You’re performing your show ‘Pandemonium’ with London Philharmonic Orchestra on Tuesday. How open are they to dipping a toe into cabaret?
‘There’s none of the orchestral depression or malaise which I think can happen with these things: their openness to doing this concert is great. My work is such a hybrid of music, theatre and dance because I think you should use everything you’ve got – so when you’ve got an orchestra who’ll really go with you, the sky’s the limit.’
You talk about mixing music and theatre: was it a surprise to be asked to play Titania in Emma Rice’s ‘Midsummer Night’s Dream’?
‘No, I love Shakespeare and I think music is a very fast way to people’s hearts, so it makes sense to use it with theatre. At the Globe you can feel the wind against your skin, you can hear the reactions of the audience, you can feel the presence of the Thames flowing by. You really do feel that anything could happen, which is what I always say about my regular work, the kamikaze cabaret. You want the audience to feel the vibrancy of living.’

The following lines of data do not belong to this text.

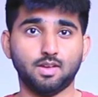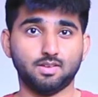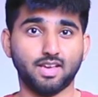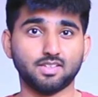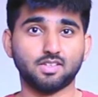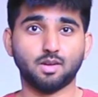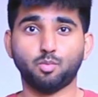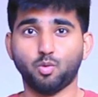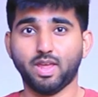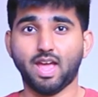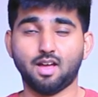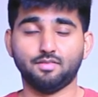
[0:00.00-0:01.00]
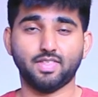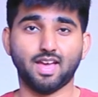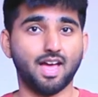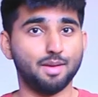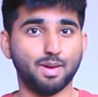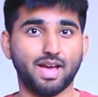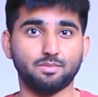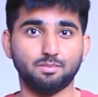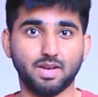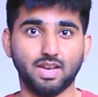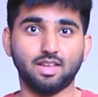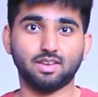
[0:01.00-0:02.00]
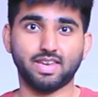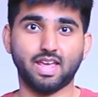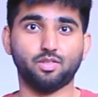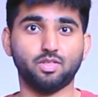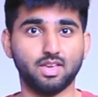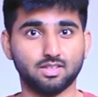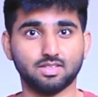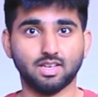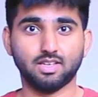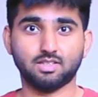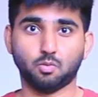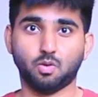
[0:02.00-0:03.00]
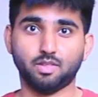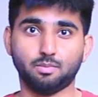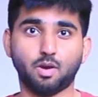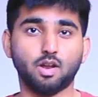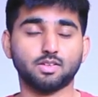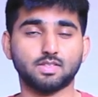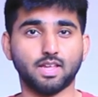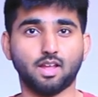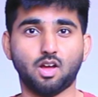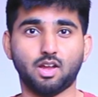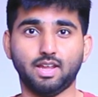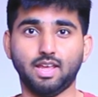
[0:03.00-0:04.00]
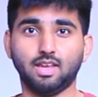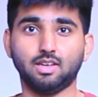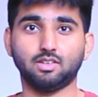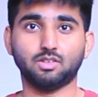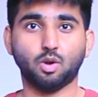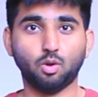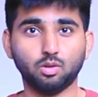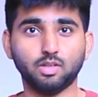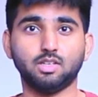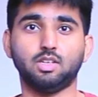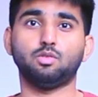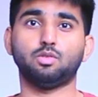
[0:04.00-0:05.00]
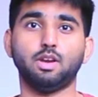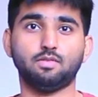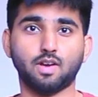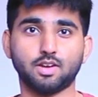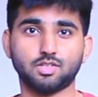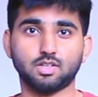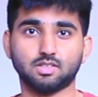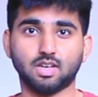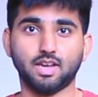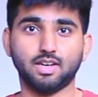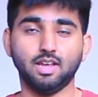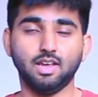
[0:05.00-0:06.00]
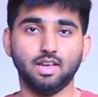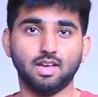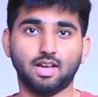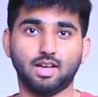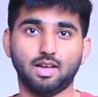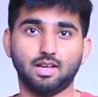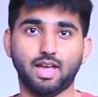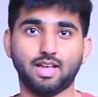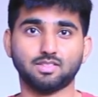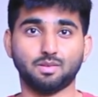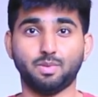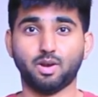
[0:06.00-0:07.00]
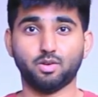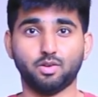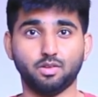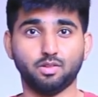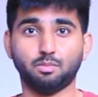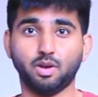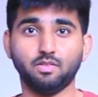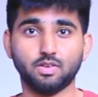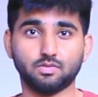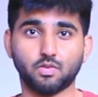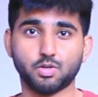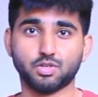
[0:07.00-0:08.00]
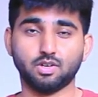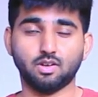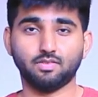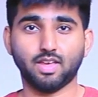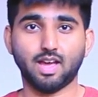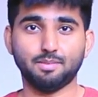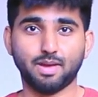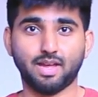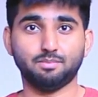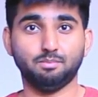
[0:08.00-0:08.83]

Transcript: Next up, we have the iPad mini. Now this is one of the products that got a totally new refresh design uh, as compared to the previous version of the iPad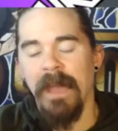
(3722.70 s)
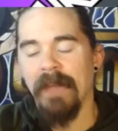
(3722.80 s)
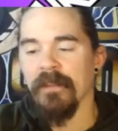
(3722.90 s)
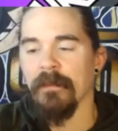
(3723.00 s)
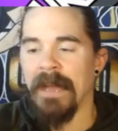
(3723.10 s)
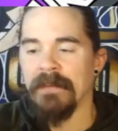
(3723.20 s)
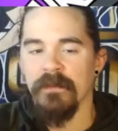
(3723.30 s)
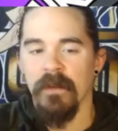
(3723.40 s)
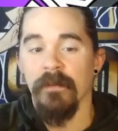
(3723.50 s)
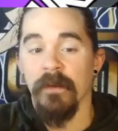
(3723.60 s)
after the match
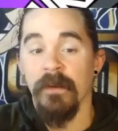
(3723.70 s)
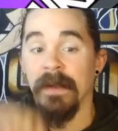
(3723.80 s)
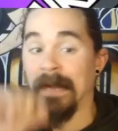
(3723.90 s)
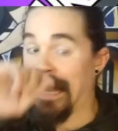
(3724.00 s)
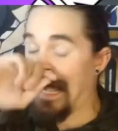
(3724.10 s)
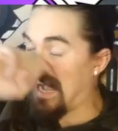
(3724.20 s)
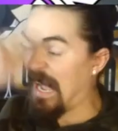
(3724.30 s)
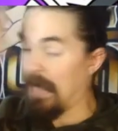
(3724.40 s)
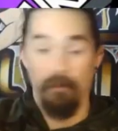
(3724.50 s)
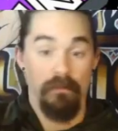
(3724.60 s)
was over.
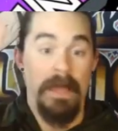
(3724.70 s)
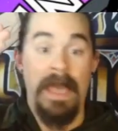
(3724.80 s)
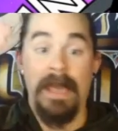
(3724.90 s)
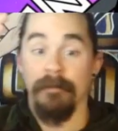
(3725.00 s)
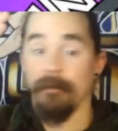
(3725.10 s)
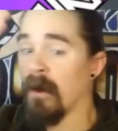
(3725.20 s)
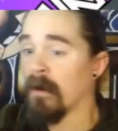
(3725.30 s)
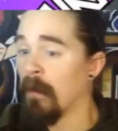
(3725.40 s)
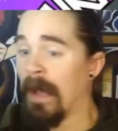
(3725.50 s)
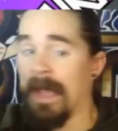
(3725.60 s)
I ran far
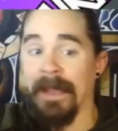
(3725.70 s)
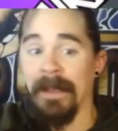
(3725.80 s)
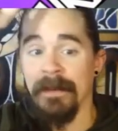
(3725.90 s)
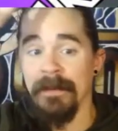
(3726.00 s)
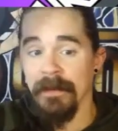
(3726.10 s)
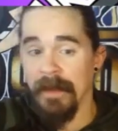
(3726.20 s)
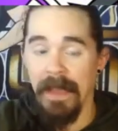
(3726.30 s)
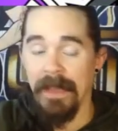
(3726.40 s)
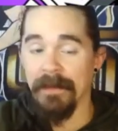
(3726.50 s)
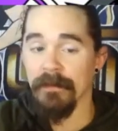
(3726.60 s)
away
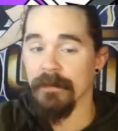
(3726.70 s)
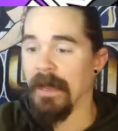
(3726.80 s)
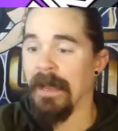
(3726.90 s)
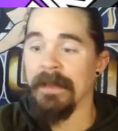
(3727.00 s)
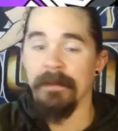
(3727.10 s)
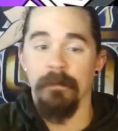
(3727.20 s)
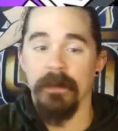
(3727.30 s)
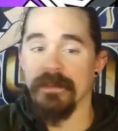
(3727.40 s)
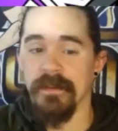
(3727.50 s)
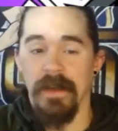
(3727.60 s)
and uh, and
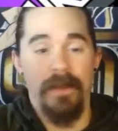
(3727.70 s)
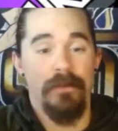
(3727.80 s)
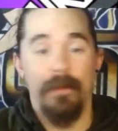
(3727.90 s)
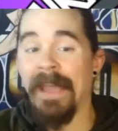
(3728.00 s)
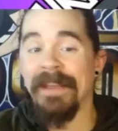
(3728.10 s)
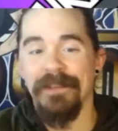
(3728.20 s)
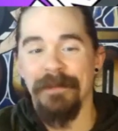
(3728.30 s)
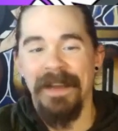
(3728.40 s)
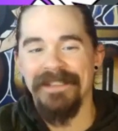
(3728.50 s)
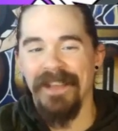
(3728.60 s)
was uh, crying to
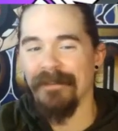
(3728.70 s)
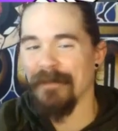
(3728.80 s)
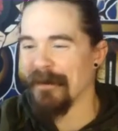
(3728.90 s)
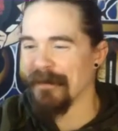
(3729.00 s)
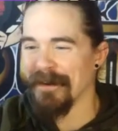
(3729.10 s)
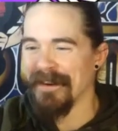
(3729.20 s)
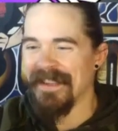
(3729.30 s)
myself over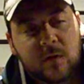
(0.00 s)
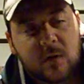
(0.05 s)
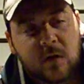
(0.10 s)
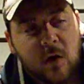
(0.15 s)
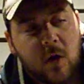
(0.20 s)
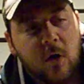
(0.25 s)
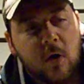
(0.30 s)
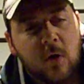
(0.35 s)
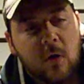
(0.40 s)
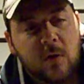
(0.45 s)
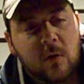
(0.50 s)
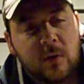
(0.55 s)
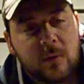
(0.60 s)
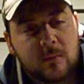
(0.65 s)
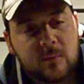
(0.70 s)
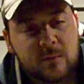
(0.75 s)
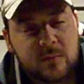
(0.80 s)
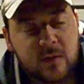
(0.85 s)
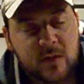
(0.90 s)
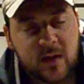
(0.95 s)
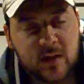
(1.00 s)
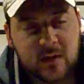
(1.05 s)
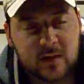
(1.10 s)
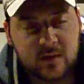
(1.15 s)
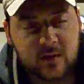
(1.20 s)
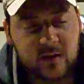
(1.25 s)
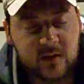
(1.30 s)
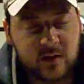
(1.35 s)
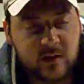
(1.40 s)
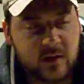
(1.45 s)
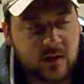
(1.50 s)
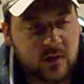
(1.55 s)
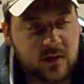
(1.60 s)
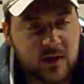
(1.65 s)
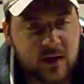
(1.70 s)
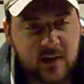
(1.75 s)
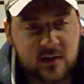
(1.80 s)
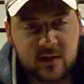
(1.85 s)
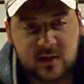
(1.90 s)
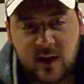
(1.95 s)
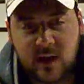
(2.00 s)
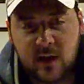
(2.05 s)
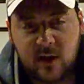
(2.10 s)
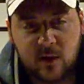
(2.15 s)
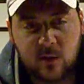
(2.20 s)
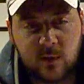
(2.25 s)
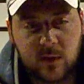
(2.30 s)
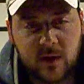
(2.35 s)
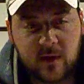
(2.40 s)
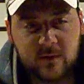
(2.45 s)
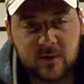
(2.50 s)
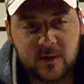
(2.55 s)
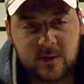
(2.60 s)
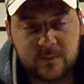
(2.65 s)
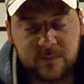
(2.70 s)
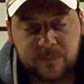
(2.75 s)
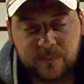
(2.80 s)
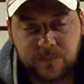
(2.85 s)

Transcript: Go the next day or whatever.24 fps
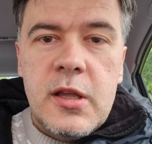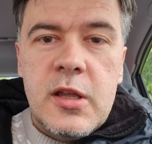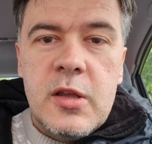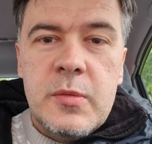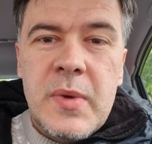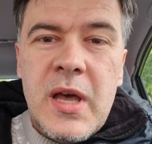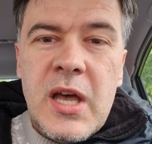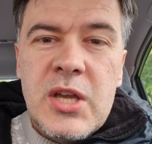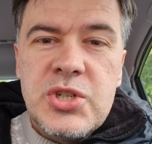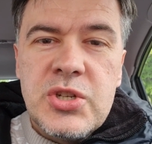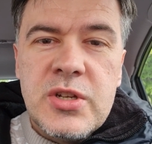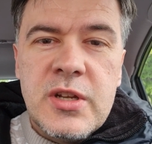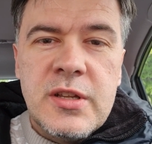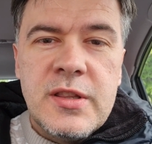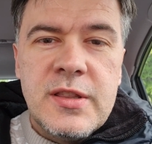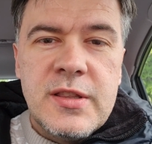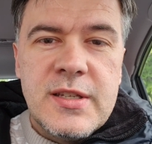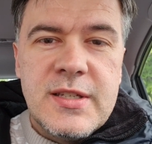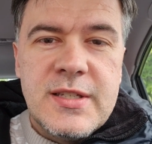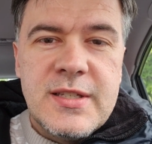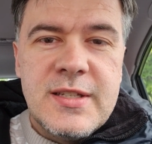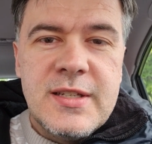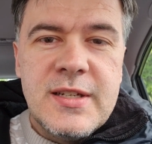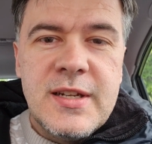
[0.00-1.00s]
Imagine in
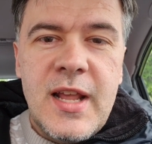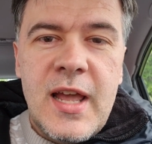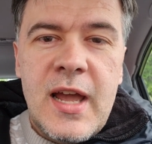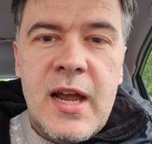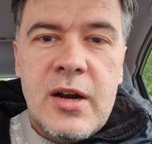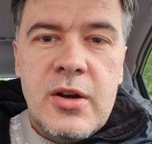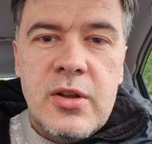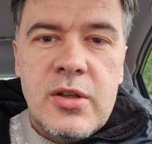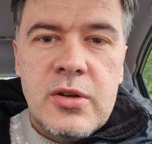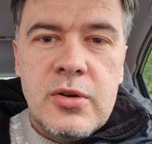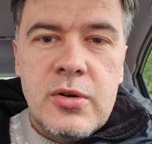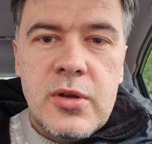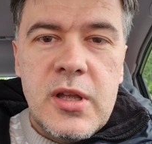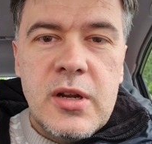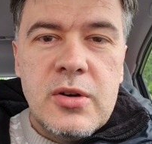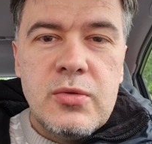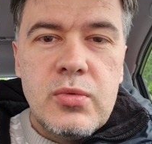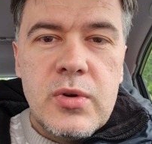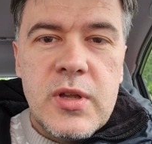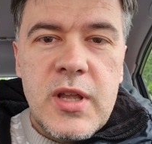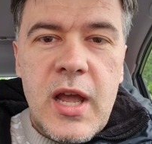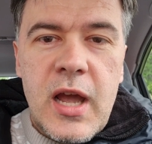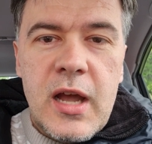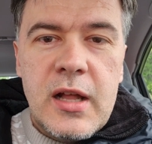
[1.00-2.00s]
this scenario, in
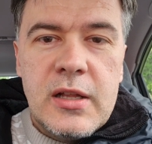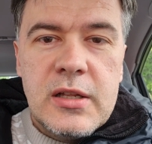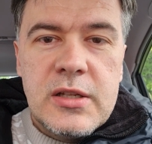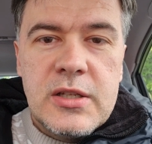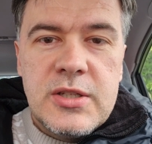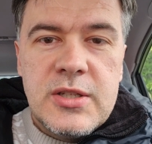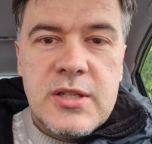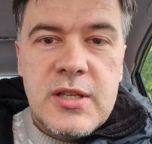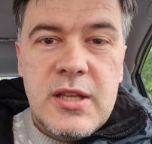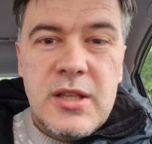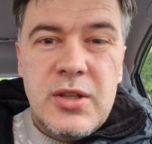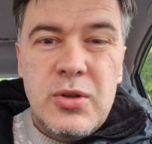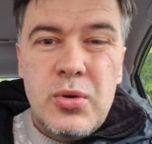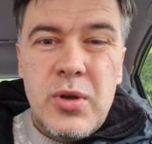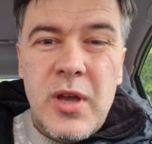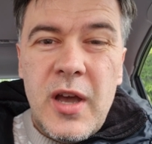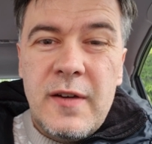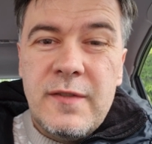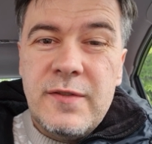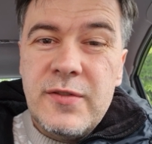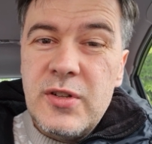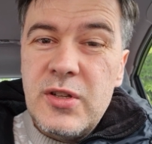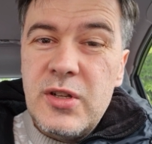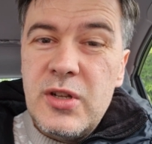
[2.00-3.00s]
reality, you
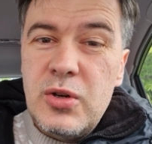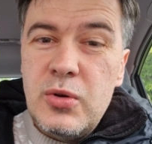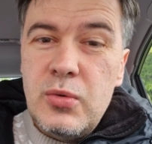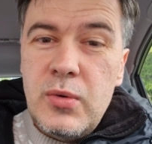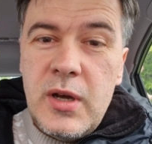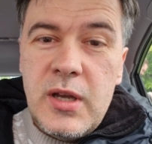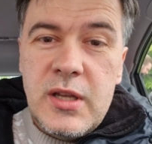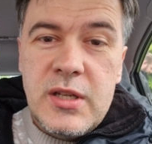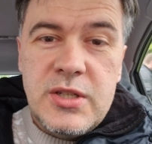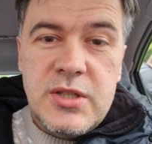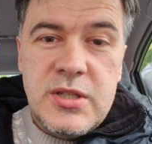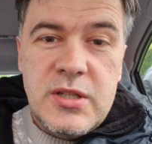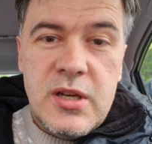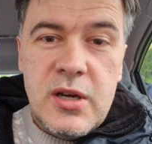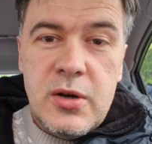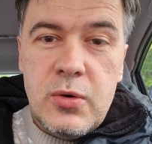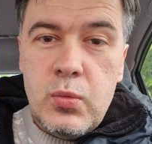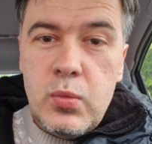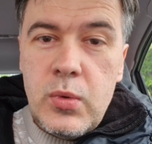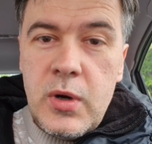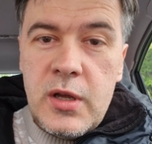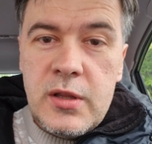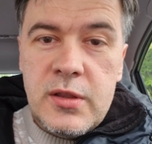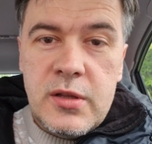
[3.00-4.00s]
have no idea
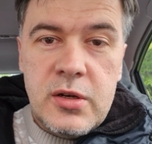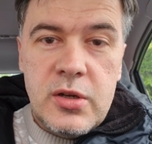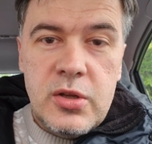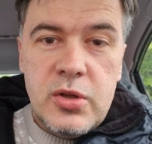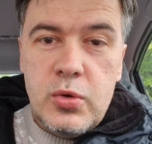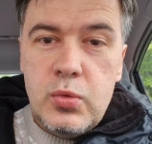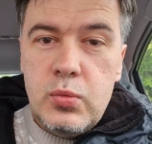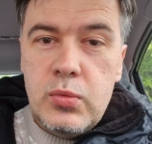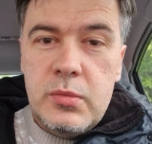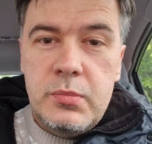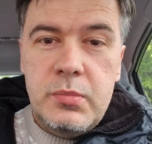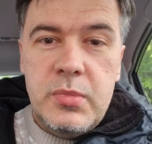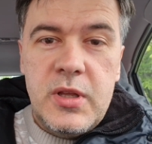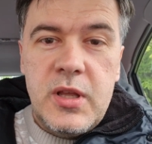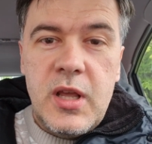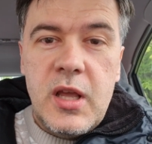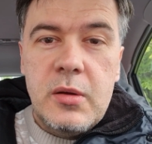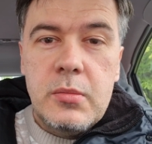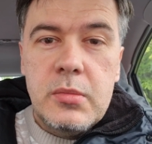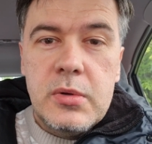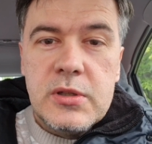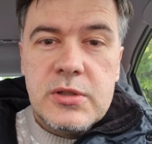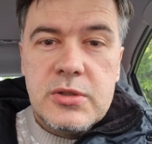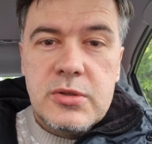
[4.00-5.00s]
whether you would be
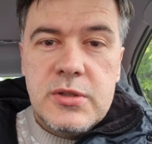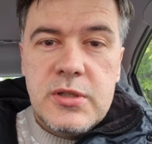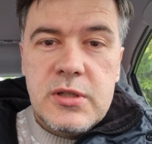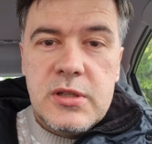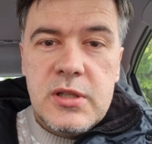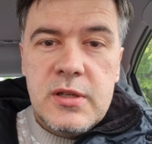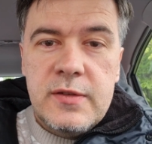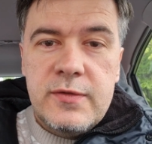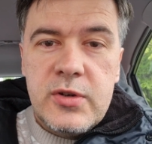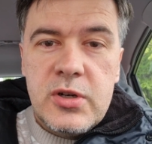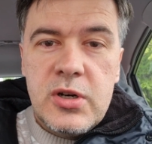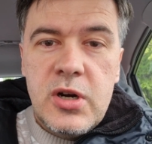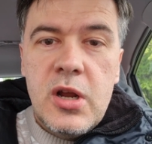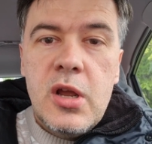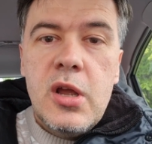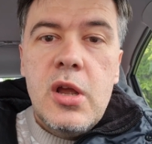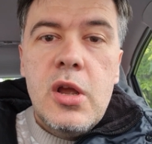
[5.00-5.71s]
able to deliver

Emma Rice stepped down as artistic director of The Globe this week. Part of the reasoning was over her use of amplified music and lighting…
‘I’m sort of astounded, I think it’s a great shame. I can’t speak to the politics of the decision, I can only really speak to being on stage and feeling the audience’s reactions and seeing people afterwards, weeping, and the joy that exudes from that building. I certainly feel like in “Dream” we were having an absolutely fantastic conversation with the audience, which is all Emma Rice ever wants to do. She’s not a destroyer, she’s a celebrator, and I think the queues around the corner for returns and the huge audiences show that.
© Steve Tanner. Zubin Varla (Oberon) and Meow Meow (Titania) in Midsummer Night's Dream, 2016.
‘I think the prime thing for authenticity is: are people moved? Do they understand it? Are they weeping? Are they whooping? Are they reading? Are they finding out more? So it’s a strange time because I feel that even though Emma’s always been so honest that she’s not an expert in Shakespeare, I think she’s an expert storyteller and an expert in examining the human heart, and if that’s not the essence of Shakespeare I don’t know what is.
‘But what I think is fantastic about all of this is the massive debate it’s triggered about art and who gets to make it and censorship. That’s what I dream of the theatre being, and it’s why I do such a lot of political concerts, because I want there to be discussion.’
You’re from Australia, where there’s been a lot of debate about arts funding being cut. How imperilled is the arts scene over there?
‘I think what’s frightening in Australia is how we’re turning more and more to private philanthropy to provide instruments and music and schools, even though it’s been proven how important it is for a growing brain to have these things, whether or not kids grow up to play in an orchestra.’
Since you spend a lot of time in London, where are your favourite places to hang out?
‘I love Soho Theatre because it’s adventurous, it’s unafraid, and it’s small enough to be intimate and for people to take risks. But all those old buildings – I could just lick the walls! I love the feeling of layers and layers of performer’s sweat and dreams all sort of stuck to the walls. They make me happy. But in terms of going out I’ve been totally teetotal this year, and to be honest you can get a good sparkling water anywhere!’
‘Meow Meow's Pandemonium’ is on Tuesday November 1 at the Royal Festival Hall.